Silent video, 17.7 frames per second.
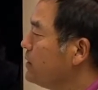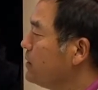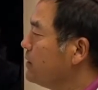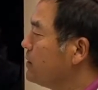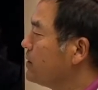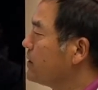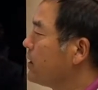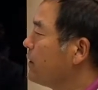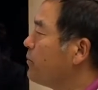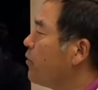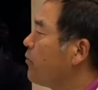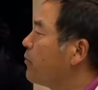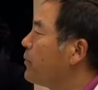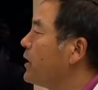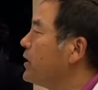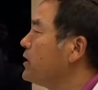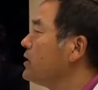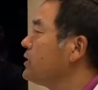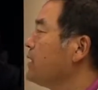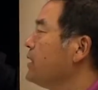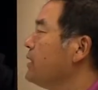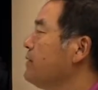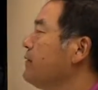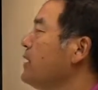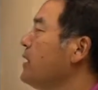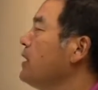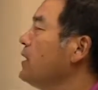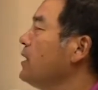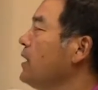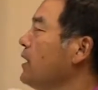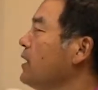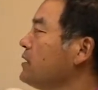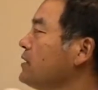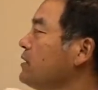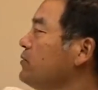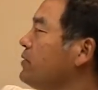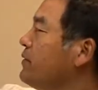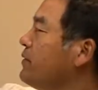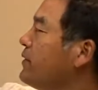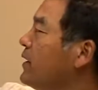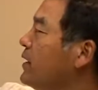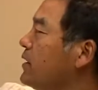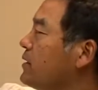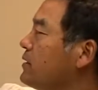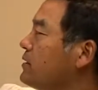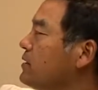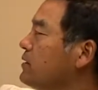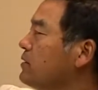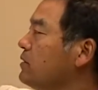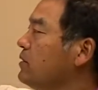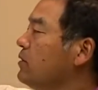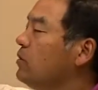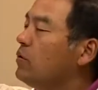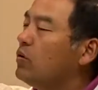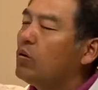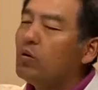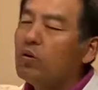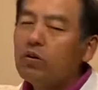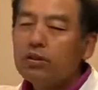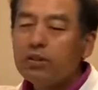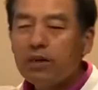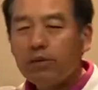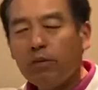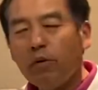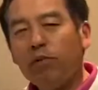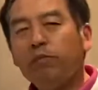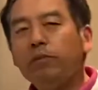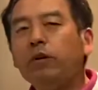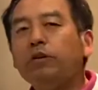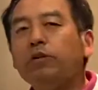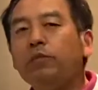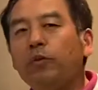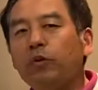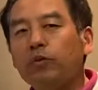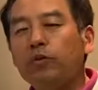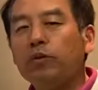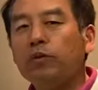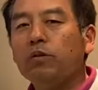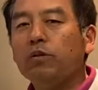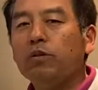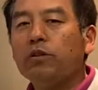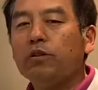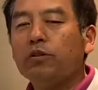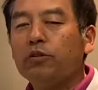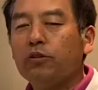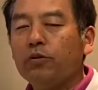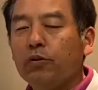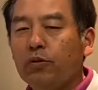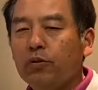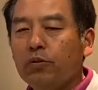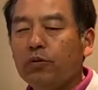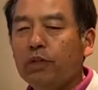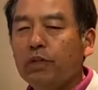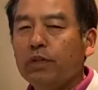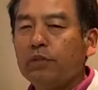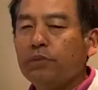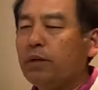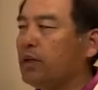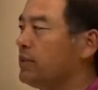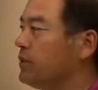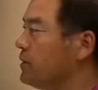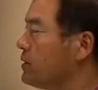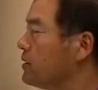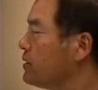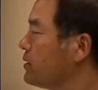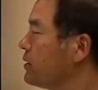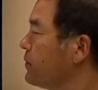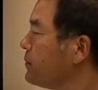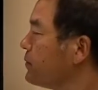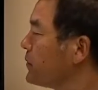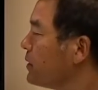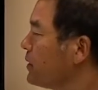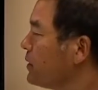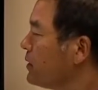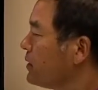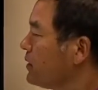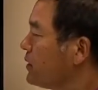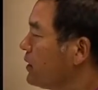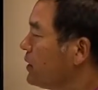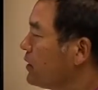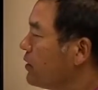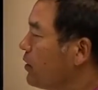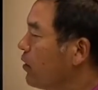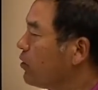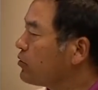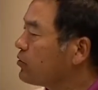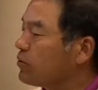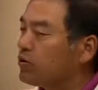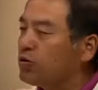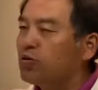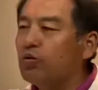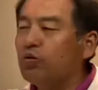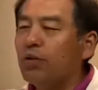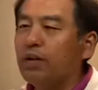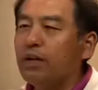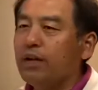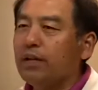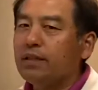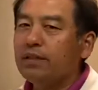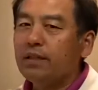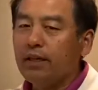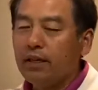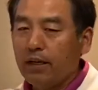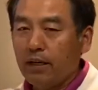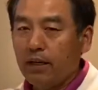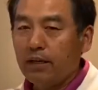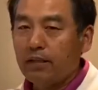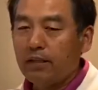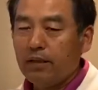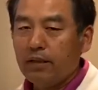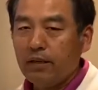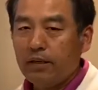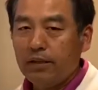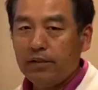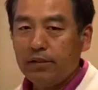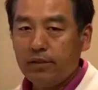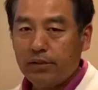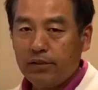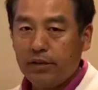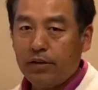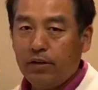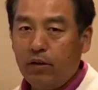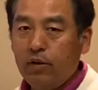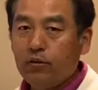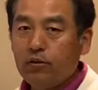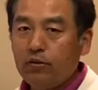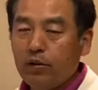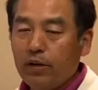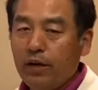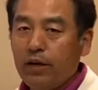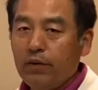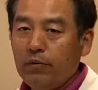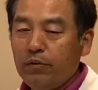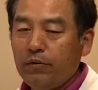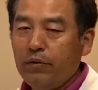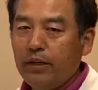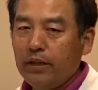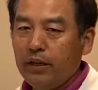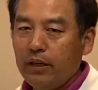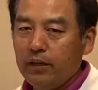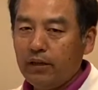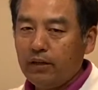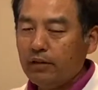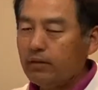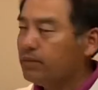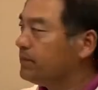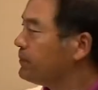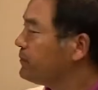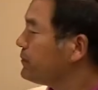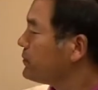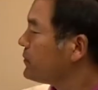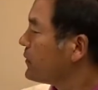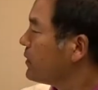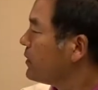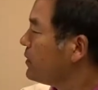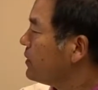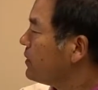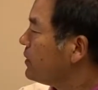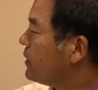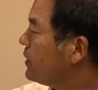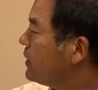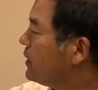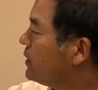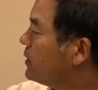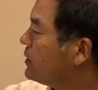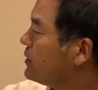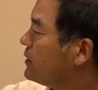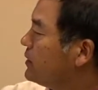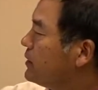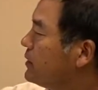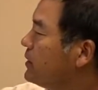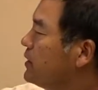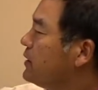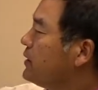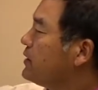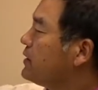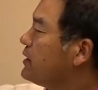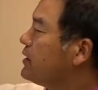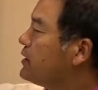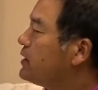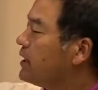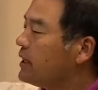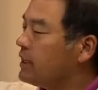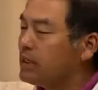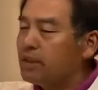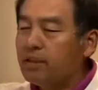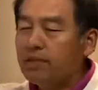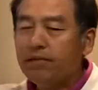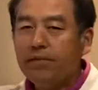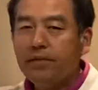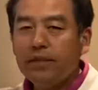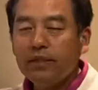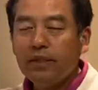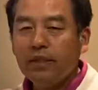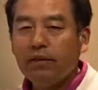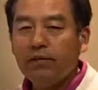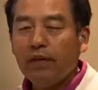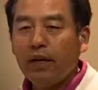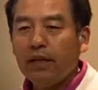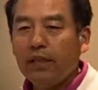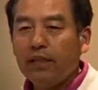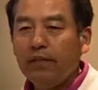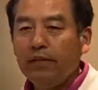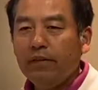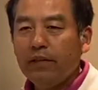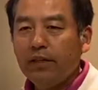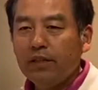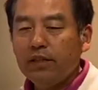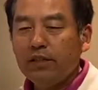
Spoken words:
Some of patients have acid reflux, or some of multiple sclerosis patients. And also stress and anxieties can also aggravate it. And intense physical activities,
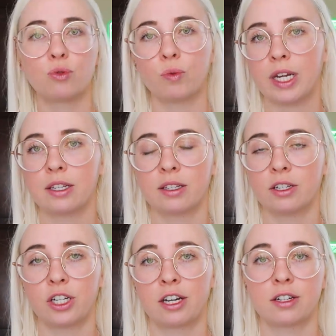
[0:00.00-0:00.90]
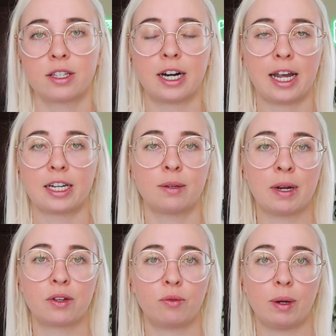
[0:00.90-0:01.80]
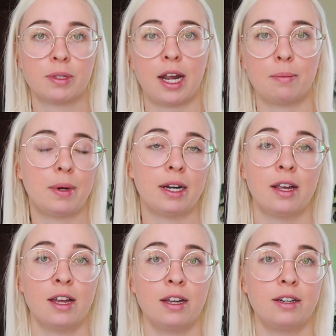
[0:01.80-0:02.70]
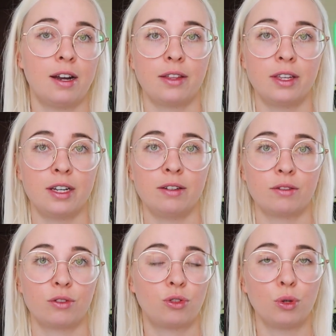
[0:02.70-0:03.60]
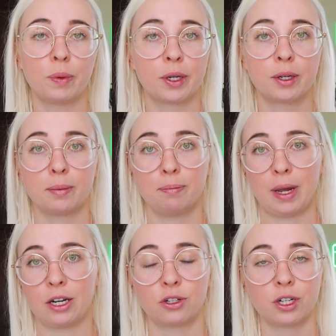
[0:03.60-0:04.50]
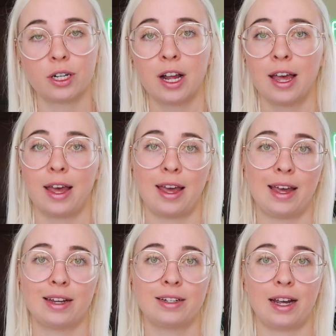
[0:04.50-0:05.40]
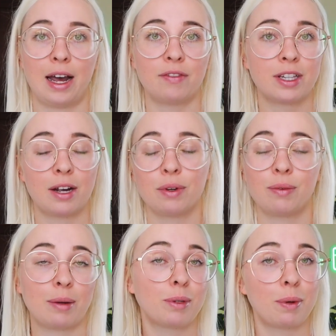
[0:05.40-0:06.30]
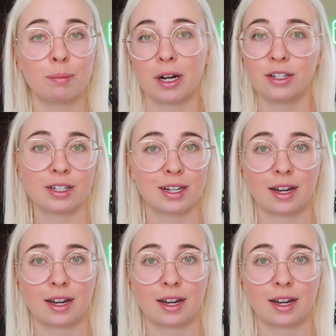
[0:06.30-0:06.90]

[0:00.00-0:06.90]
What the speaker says: tweaks and changes that I had to make on the website, but nothing super major. And after that, we wrapped up our project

- - - -

## TASK OBJECTIVE
Each entry above must be printed exactly, apart from its pictures.

## EXERCISE SOLUTION
Silent video, 17.7 frames per second.
Spoken words:
Some of patients have acid reflux, or some of multiple sclerosis patients. And also stress and anxieties can also aggravate it. And intense physical activities,
[0:00.00-0:00.90]
[0:00.90-0:01.80]
[0:01.80-0:02.70]
[0:02.70-0:03.60]
[0:03.60-0:04.50]
[0:04.50-0:05.40]
[0:05.40-0:06.30]
[0:06.30-0:06.90]

[0:00.00-0:06.90]
What the speaker says: tweaks and changes that I had to make on the website, but nothing super major. And after that, we wrapped up our project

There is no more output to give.